売上は、達成したのに利益が上がらないという企業がある。
一方で、利益を優先すると言いながら、
現実には売上を追及するだけで終わってしまっているということが多い。
よく考えてみると、売上は把握しやすいが、利益は計算をしてみないと分からないから、
つい後回しになってしまうのだ。

だから、「これからどうしたらよいですか」と質問をすると、

・ 新市場を開拓すべきだ
・ もっと積極的に営業活動をすべきだ
・ 市場に合った商品が出来ていない
・ ライバルに勝たなければ

といったものが殆ど。

これらの課題の共通点は、外に目を向けていることだ。
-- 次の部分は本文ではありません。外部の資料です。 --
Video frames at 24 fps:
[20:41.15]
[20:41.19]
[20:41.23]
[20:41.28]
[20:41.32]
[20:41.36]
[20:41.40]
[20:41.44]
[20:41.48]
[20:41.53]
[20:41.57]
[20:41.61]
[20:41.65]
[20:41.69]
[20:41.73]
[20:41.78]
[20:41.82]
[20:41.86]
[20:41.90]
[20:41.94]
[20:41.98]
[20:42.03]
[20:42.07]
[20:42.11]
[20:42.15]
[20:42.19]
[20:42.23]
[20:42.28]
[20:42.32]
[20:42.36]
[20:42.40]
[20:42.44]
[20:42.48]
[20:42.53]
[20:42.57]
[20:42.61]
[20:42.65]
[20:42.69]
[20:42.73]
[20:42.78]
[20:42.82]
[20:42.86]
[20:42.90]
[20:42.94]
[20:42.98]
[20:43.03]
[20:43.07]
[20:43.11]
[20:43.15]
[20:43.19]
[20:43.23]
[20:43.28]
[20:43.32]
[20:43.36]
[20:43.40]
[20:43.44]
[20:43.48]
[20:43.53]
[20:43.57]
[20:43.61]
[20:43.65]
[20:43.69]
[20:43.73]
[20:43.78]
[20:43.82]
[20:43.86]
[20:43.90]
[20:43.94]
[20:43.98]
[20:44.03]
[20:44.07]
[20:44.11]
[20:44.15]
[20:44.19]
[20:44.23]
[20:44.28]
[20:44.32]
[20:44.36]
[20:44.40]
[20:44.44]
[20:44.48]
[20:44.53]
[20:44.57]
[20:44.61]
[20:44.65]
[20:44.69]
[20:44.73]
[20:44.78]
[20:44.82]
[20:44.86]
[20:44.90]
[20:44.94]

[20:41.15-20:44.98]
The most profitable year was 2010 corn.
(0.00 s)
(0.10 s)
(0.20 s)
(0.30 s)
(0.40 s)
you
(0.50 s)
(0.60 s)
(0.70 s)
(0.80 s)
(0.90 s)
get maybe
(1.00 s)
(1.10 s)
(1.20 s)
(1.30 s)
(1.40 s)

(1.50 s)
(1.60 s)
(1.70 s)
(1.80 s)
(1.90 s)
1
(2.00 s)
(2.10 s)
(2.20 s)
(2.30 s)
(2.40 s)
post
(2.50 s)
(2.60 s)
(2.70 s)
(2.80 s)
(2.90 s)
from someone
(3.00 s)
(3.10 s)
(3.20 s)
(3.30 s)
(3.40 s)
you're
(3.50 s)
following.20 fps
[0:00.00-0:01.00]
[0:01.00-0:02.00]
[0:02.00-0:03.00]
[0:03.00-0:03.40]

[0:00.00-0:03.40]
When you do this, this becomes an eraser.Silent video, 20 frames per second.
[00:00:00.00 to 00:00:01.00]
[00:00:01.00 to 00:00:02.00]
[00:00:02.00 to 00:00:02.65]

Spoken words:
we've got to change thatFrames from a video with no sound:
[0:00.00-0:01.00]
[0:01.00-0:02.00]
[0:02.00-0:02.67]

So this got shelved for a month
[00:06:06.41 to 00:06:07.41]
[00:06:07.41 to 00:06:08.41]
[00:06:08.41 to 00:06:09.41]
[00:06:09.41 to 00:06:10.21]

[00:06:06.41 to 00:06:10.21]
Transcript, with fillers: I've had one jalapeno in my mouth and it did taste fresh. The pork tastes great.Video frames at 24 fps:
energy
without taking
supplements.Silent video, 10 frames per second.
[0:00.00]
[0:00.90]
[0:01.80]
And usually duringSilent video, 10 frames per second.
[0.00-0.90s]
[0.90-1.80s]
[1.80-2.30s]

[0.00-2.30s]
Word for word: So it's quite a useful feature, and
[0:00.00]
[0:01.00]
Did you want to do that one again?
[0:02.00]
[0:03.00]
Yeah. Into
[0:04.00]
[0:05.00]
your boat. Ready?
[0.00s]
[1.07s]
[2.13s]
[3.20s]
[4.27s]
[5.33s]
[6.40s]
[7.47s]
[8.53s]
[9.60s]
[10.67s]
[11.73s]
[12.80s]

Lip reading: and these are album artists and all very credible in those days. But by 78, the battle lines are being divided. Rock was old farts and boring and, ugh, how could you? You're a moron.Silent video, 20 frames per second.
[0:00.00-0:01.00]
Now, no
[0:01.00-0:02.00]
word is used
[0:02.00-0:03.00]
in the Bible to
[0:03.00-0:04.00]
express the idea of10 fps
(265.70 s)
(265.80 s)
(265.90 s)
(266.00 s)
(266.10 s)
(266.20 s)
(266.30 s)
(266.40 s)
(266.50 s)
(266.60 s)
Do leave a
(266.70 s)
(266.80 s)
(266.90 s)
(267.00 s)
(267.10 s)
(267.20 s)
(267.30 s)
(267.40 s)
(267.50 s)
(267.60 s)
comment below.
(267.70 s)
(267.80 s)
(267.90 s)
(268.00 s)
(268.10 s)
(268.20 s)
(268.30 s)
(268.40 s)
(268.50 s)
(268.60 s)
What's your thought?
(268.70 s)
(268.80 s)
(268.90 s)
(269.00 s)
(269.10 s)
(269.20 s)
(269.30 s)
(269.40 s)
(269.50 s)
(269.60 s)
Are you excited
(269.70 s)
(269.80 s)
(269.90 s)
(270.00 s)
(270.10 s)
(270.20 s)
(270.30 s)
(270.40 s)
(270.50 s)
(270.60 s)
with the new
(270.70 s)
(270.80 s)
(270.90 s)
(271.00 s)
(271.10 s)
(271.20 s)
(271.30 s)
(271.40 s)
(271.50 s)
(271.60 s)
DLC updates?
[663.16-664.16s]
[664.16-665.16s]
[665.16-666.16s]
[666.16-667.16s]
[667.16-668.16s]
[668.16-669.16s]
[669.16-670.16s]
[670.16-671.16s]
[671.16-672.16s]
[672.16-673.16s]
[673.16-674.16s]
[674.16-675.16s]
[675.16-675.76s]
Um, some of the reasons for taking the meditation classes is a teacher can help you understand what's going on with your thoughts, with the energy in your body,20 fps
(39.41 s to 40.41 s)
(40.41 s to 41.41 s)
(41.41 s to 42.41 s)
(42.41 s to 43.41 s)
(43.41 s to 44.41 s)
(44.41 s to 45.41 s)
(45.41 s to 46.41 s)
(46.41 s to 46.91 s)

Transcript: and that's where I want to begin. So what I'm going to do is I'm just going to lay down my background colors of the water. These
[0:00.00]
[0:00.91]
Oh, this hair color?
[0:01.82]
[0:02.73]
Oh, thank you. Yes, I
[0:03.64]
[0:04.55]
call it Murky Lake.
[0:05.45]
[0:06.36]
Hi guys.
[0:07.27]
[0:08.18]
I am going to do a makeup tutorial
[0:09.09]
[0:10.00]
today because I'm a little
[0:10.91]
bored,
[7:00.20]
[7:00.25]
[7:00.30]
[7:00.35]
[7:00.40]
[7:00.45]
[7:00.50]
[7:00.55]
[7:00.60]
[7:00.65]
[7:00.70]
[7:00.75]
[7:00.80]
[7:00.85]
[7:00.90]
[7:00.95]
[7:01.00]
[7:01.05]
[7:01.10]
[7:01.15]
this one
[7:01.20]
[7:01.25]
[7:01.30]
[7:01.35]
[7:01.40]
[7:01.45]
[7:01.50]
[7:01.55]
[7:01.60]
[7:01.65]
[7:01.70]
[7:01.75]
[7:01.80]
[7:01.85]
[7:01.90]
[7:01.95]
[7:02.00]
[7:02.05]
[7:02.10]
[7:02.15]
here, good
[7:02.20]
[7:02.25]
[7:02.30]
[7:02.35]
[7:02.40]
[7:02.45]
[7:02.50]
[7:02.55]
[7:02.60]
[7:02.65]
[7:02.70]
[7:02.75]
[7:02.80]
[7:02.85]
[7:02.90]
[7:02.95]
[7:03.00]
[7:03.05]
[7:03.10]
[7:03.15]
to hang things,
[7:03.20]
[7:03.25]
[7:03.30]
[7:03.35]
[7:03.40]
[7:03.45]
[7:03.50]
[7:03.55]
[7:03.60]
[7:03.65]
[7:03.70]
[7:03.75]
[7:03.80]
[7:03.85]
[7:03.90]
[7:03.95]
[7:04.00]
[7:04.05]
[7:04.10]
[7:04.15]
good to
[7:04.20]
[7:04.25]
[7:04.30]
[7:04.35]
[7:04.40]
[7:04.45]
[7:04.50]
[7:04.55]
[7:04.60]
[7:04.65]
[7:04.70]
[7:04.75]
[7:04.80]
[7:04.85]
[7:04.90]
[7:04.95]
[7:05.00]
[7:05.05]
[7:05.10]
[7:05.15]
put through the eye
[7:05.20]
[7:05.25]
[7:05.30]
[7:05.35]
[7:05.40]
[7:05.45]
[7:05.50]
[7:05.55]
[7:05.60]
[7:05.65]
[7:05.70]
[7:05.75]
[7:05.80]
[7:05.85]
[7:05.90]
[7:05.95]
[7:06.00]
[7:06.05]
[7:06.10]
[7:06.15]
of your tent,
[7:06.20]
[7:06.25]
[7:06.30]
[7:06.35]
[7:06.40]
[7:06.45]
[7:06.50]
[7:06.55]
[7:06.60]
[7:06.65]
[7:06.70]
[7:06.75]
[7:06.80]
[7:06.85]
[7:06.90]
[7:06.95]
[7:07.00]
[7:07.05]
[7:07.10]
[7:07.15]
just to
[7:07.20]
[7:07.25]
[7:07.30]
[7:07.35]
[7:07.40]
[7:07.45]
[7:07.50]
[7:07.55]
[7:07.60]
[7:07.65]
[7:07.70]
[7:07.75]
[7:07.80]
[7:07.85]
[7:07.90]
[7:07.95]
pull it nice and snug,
どんな経営者でもすぐ思いつくのは、
何かを外に働きかけるというものだ。
何かを外に対してしなければ生き残っていけないと思い込んでいるのだ。
だから、多くの戦略本を見ていると、市場戦略、商品戦略、競争戦略というものはあるが、
組織の整備については少ないのが現実である。
近代組織論の多くは、外部に対していかに対応していくかということについて記述していくものが多い。
私はこれまでに多くの老舗の方と接してきた。そこに共通しているものは、
内部固めがしっかりしていることだ。